White Lies

Everyone tell lies. In many cases, lies, whether severe or small, are used to deceive a person into feeling a certain way. Sometimes, lies are told to benefit not the liar, but the person or people that they are lying to. Other times, lies are told to benefit the liar, like that time in 10th grade when you came home past curfew and your excuse to your parents was that you, “forgot how late it was.”

Now to focus on a liar who entraps her readers by establishing a theme challenging our minds to see what is truth, and what is fiction. Lauren Slater is the main attraction in her “factual” memoir, where she gives us a first row seat to all of her most intimate memories as she grows from a helpless child, to a young woman.

Slater takes a metaphorical approach when tackling the ideal of truth, which is somewhat strange. Throughout the memoir, experiences, stories, and possibly even diseases are directly told to each reader in the forms of lies. And how can we tell that these are all fabrications of the author’s memory? Because she tells us! On page 24 of Lying, she shares with her audience a story, yet prior to her story, she states, “Epilepsy shoots your memory to hell, so take what I say, or don’t. This I think I recall.” By slipping this in before a dark memory, she foreshadows that there is more uncertainty to come in the remainder of the memoir, as well as the theme that she herself doesn’t know if what she is remembering is the truth.

Writers of creative non-fiction struggle to clearly display the validity of their subjects, and it is very important that they do. Since CNF is created by the memories, experiences, and recollections of that author, it is up to them to include as much true content as they can. For many of the best works of CNF are pieces in which the reader can easily develop a relationship with the reader, and a level of intimacy, based on the author’s willingness to share with the reader his/her most intimate moments.

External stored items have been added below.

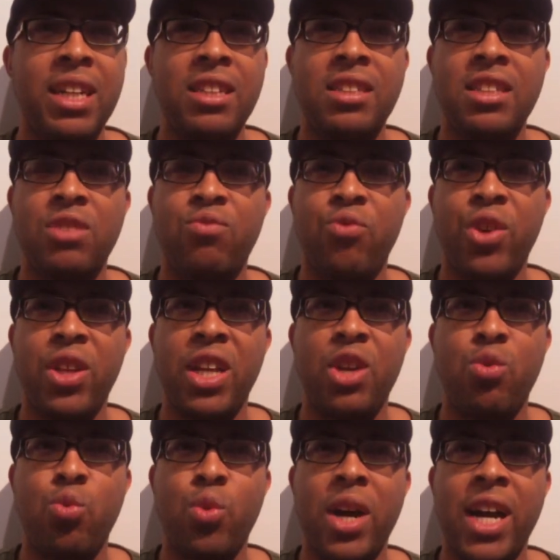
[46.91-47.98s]
He's just really
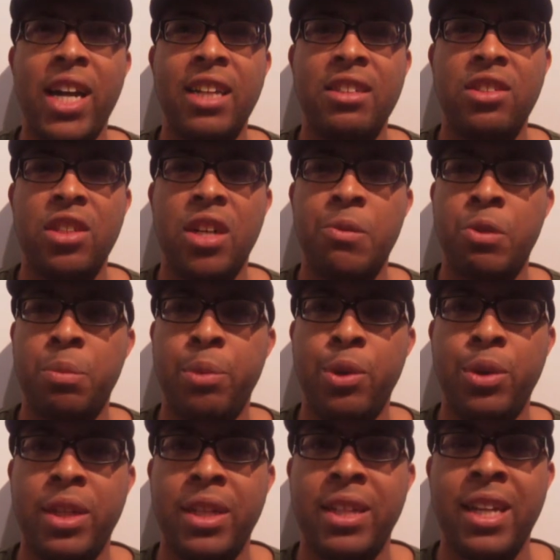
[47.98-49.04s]
quiet,
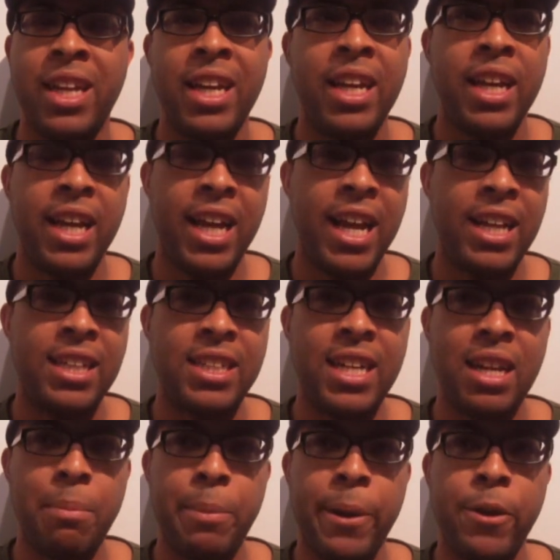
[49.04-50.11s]
soft-spoken, and he's
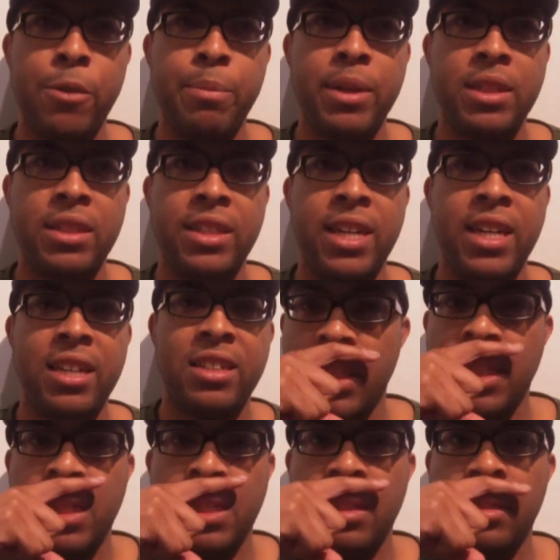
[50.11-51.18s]
got a pedo mustache.
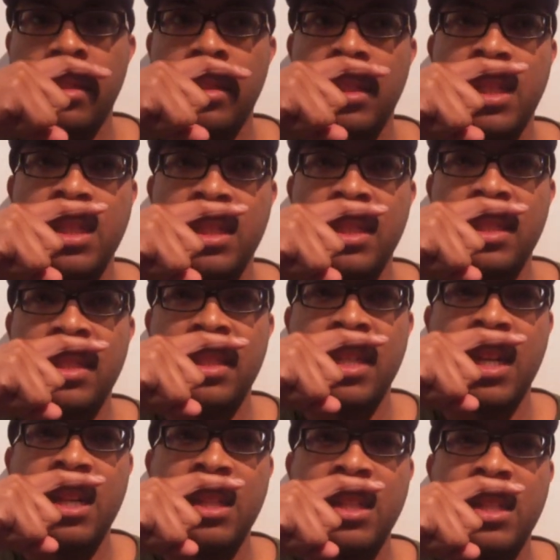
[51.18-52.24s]
He's just
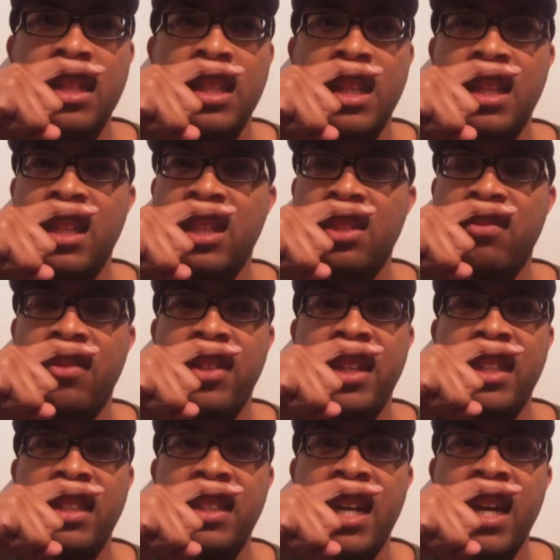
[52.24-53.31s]
kind of looking like this for
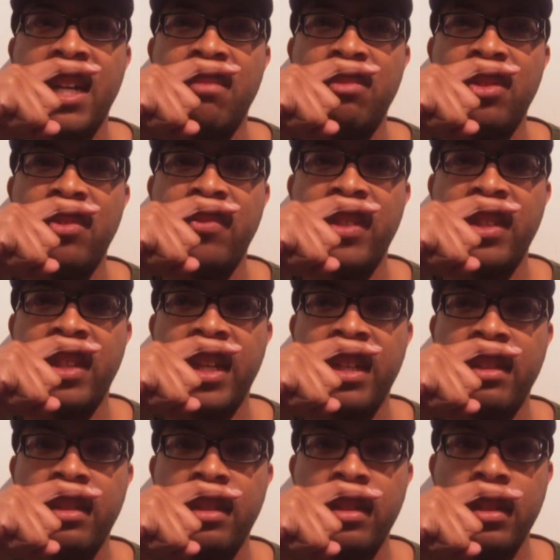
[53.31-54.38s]
the entire movie,
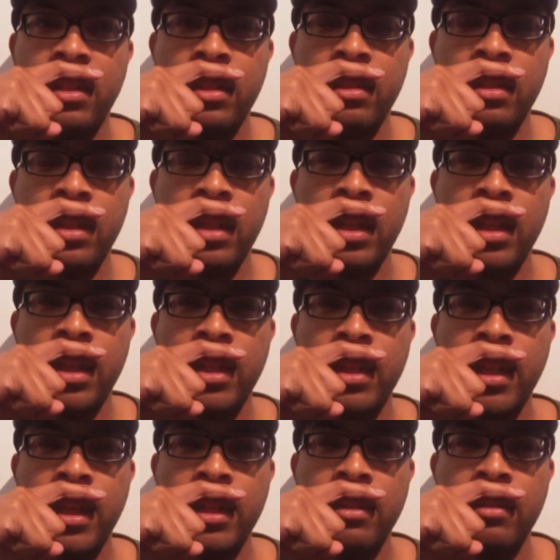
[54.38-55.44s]
like, "Hi,
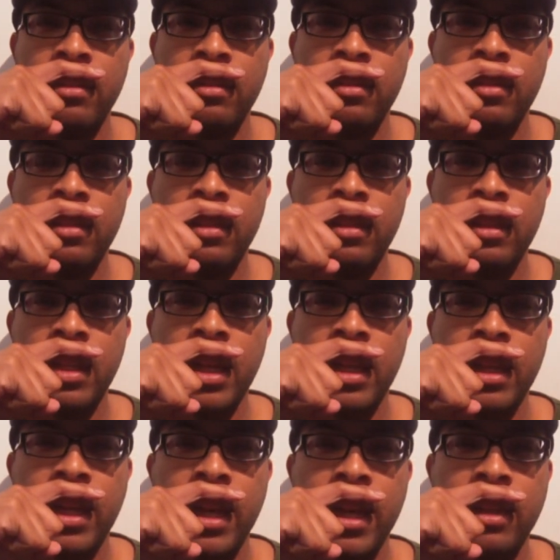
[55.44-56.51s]
Kate. Hi,
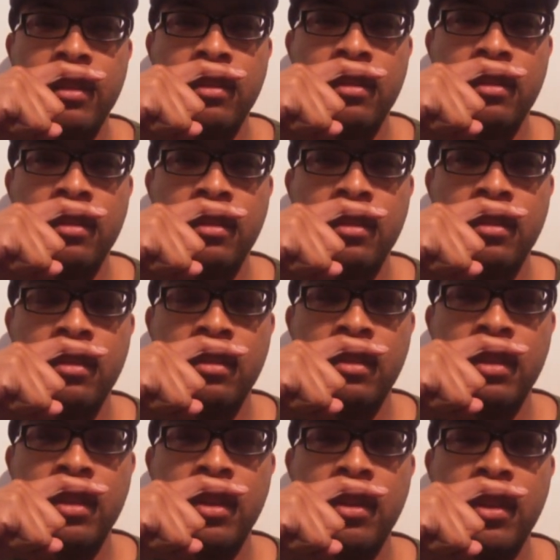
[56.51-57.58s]
Kat.
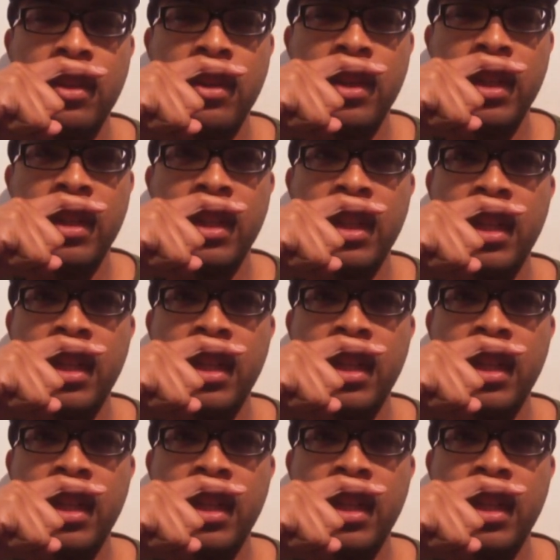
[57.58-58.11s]
What's going on?"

Slater takes an interesting position on truth by lying.

By the third part of the memoir, she generates an ample amount of fibs, which instills doubt in the reader. On page 148, Lauren meets with her neurologist. In this part of the book (SPOILER), she has already undergone a procedure in which her corpus callosum is severed. This procedure lowers the severity of her epilepsy, and reduces her seizures, leaving her to mainly suffer from auras, which are dream-like states in which she uses to her advantage to write. During her meeting with the neurologist, he begins to write up a prescription that would cure her auras. Her response: “No.” This again contributes to the suspiciousness of her story, as well as her disease. This build up of invalidity subconsciously instills question in the reader. Slater does this by providing a surplus of detailed recollections of her life.

Since Lauren Slater includes only content from her personal experiences during her youth, it is difficult, from a readers perspective, to believe that no inconsistencies exist in her recollection. This worries me, for the sake of the classification of the genre. The only aspect of CNF that separates it from the rest is it’s truthful content. But what if it is isn’t true? This is up to the author, and at times, readers may never know if the “truth” they are reading, is in fact truth.

One thought on “White Lies

  1. Katie Soares

    I think the last paragraph is important, we never really know what is nailed down truth in Lauren Slater’s memoir Lying. But I don’t think we have that ability in a lot of creative non-fiction that we read for simple pleasure, but our reliability is what is pulled into question, even thrown in our faces in her memoir. Intimacy is also an interesting idea here, often we gain intimacy by admitting hard truths about ourselves to other people, and that requires a certain amount of vulnerability. Slater gives us vulnerability, but we don’t know if its simulated, so i guess we gain closeness by discerning her lies and actively reading? By engaging the lies with the truths do we learn to care for Slater or do we just test our own sleuthing skills?